サイ トゥオンブリー:紙の作品、50年の軌跡

展覧会 art

 

www.fashion-press.net

 

 

 魔法のような絵画 ☆☆☆

 

 

 話題のサイトゥオンブリーの展覧会を見てきた。紙の作品だけという事で、どうなのかなーと思っていたが、見に行ったら、素晴らしい作品の数々で非常に良かった。

 

 

 内容は、子どものラクガキのようなものを色々な画材で構成して、自在に描く。といった感じ。ただそれだけ。

 

 

 一見、単純な絵に見えるが、使ってる要素は意外と多くて、かなり構成が複雑な印象。そして、絵がほとんど完璧に決まっているように見える。これには驚く。見てて、魔法か!と思うような。

 

 

 推測だけど、たぶん描き方は単純なのだけど、蓄積の過程が複雑なのだと思う。簡単に描けそうというか、構造を知れば、簡単に似たものが描けると思うけど、これを描くのは容易ではないというか、奇跡的な感じすらする。というのも、実際に絵を描いてる人間なら分かると思うのですが、ラクガキのように描いた絵は、単純には、このようには「決まらない」ので。描きすぎたり、描き足りなかったり、構成が狂ってたり、コラージュがダサかったり。

 

 

 こういうのも、子どもが描くと、逆にわりかし素直に線が出たりして気持ちよいのだけど、それ故に匿名性が高く、理知的でもないので、流石に「作品」と呼ぶには無理がある(個人差も運もあるので、全部がそうなるとまでは言えないけど)。

 

 コラージュも教えると、教えた側の人間の意識がもろに出てしまい、それはそれで良いコラボになる時もあるけど、少し何処かが抜けてしまう。
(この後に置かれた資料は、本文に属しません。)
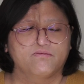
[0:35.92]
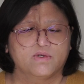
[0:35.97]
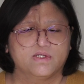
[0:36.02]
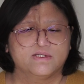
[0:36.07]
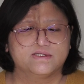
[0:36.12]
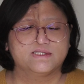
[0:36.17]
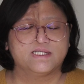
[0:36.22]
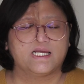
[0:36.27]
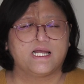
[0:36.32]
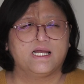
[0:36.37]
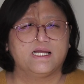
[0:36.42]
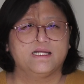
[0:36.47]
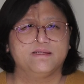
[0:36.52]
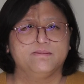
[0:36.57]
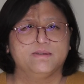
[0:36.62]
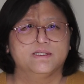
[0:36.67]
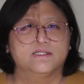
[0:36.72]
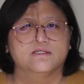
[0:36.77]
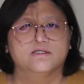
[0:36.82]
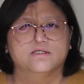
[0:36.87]

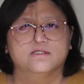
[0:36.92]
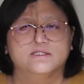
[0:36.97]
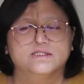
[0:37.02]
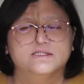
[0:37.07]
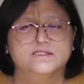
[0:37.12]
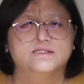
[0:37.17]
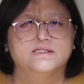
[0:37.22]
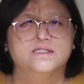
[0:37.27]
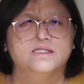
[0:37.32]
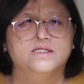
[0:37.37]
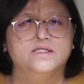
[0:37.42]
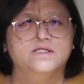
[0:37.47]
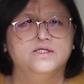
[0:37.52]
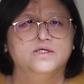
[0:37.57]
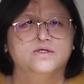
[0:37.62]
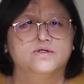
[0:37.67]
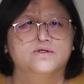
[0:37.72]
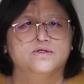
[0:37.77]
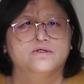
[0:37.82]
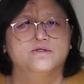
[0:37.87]
sad because in
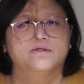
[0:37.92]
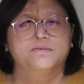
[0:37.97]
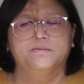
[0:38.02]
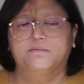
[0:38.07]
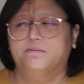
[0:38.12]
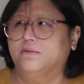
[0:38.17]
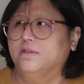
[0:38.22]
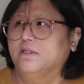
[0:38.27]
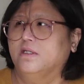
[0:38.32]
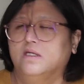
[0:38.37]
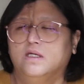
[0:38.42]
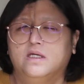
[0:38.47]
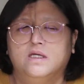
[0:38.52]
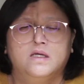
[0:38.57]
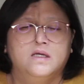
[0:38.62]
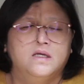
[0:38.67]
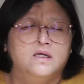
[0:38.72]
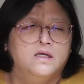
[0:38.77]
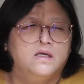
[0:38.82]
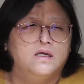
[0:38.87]
Europe,
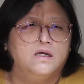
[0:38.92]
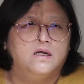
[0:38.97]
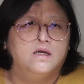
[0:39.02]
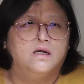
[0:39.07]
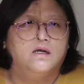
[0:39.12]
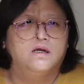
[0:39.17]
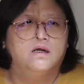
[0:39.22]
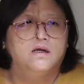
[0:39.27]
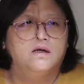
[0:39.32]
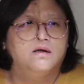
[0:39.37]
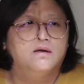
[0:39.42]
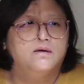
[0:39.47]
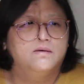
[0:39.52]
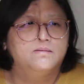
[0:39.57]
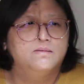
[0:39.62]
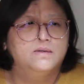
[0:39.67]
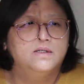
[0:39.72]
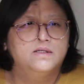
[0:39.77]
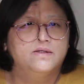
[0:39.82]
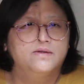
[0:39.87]

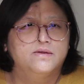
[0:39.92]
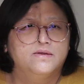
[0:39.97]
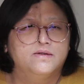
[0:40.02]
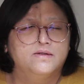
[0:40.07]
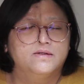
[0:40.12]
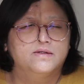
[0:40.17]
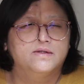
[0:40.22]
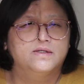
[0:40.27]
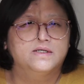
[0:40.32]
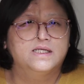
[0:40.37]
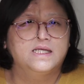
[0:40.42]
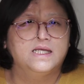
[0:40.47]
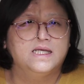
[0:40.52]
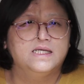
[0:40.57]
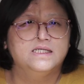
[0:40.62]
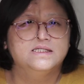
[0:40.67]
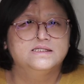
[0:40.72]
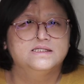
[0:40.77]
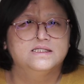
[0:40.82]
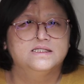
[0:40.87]
the
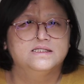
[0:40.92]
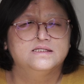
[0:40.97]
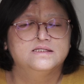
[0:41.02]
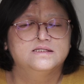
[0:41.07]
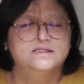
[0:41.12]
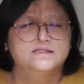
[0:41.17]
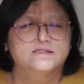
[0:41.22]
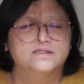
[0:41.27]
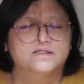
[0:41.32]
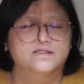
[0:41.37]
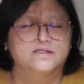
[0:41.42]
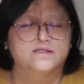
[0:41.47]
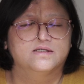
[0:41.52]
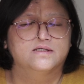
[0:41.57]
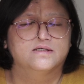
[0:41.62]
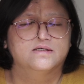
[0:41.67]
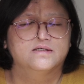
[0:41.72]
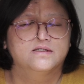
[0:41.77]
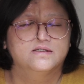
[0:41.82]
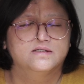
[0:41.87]
cases
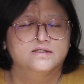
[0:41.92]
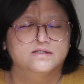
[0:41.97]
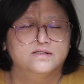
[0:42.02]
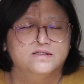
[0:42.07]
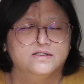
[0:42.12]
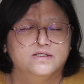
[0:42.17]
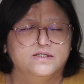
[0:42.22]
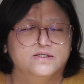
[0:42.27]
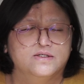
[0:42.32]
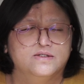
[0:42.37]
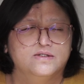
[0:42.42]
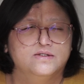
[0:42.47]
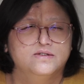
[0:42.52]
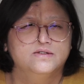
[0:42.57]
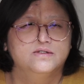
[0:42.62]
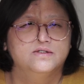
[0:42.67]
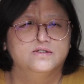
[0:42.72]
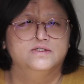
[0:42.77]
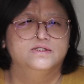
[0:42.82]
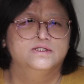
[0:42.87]
are, you
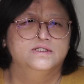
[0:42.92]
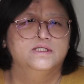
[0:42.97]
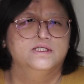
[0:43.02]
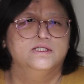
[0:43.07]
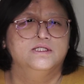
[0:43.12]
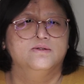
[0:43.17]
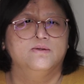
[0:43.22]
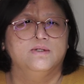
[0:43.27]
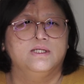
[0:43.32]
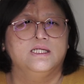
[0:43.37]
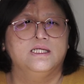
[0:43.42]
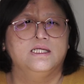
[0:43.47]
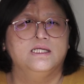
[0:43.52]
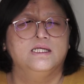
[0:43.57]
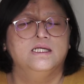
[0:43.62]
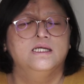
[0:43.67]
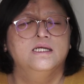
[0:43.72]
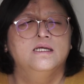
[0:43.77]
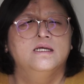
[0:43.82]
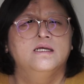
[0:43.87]
know,
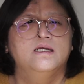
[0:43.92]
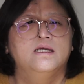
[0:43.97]
continually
やっぱり、画面が支配されてないものになってしまい、うまく決まらない。

 

 反面、大人がラクガキをやると理知的すぎるか、理知的であるのに知識が足らないか、あざとさみたいなものが出てしまい、作品にしようとすると、うまく収まらないものが多い。特に構成とか、結構、難しくて、何処で止めればいいか、うまい収まりどころがない絵が多く、特に自動筆記みたいな手法は止まりづらいので、描きすぎてしまう事も多いはず。

 

 そういうのが、サイトゥオンブリーの絵は、かなりラクガキの良さに近く、スッと出てて、自由度を感じ、なおかつ良いあんばいに「止まってる」。とにかく「ピタッ」としてるなーと。そういう強度を感じる。

 

 結構、直したり付け足したりも多いと思うのだけど、そういうのも含めて、決まってるものが多かったなというのが一番の印象かなと。いっぱい描いた中で優れたものだけ残してるからなんだろうけど、でも、そうでもないのかなと思う部分もある。単に天才なのか?とか。

 

 例えば、線とか、塗りとか、或いは、ちょっとしたコラージュとかが、いちいち粋なので、こういうのはセンスというべきか、たぶん何らかの蓄積なんだろうけど、とにかく常人に描くのは無理だと感じる。この展覧会では、基本的に年代順に作品が置いてあるのですが、後ろの方に行くに従って絵が良くなって行ったので、そういう意味でも蓄積による絵なのかなーとは思う。そして、そこも凄い。(晩年の方が良いのは、トレンドによる作用の可能性もあるので、100年後とかにフラットに見たら、また違う感想になるかもしれないけど)

 

 いずれにせよ、こういう技法に特徴がある絵は似たものを描くと似てるなーという感想にしかならないので、ラクガキ的な絵を描けば、サイトゥオンブリーみたいだなーとなるような作家ではある。なので、唯一無二といえば、唯一無二で、似たような作品は今後も出続けるだろうけども、美術の世界、先にやったもん勝ちみたいな所もなくもなく、この路線は、ある意味ではデッドエンドしてるのかも。ポロックとかバーネットニューマンの路線がそうであるように。 

 

 とはいえ、展覧会の最後の部屋を抜けたその先に奈良美智さんのドローイングルームがあるのだけど、こちらは常設なので、たまたまな部分もあるんだろうけど、この構成も面白かった。というのも、サイトゥオンブリーを見た後に奈良さんのドローイングを見ると、ん?そういえば、似た部分があるな。と思う所もあったから。こういう所に美術の世界の「更新」を感じる。

 

 作品年代的にも最後の部屋と奈良さんの部屋にあるものはそんなに違いはないはずで、そういう意味でも最後ちょっと対比的になってる所もこの展覧会の意外な面白さではありました。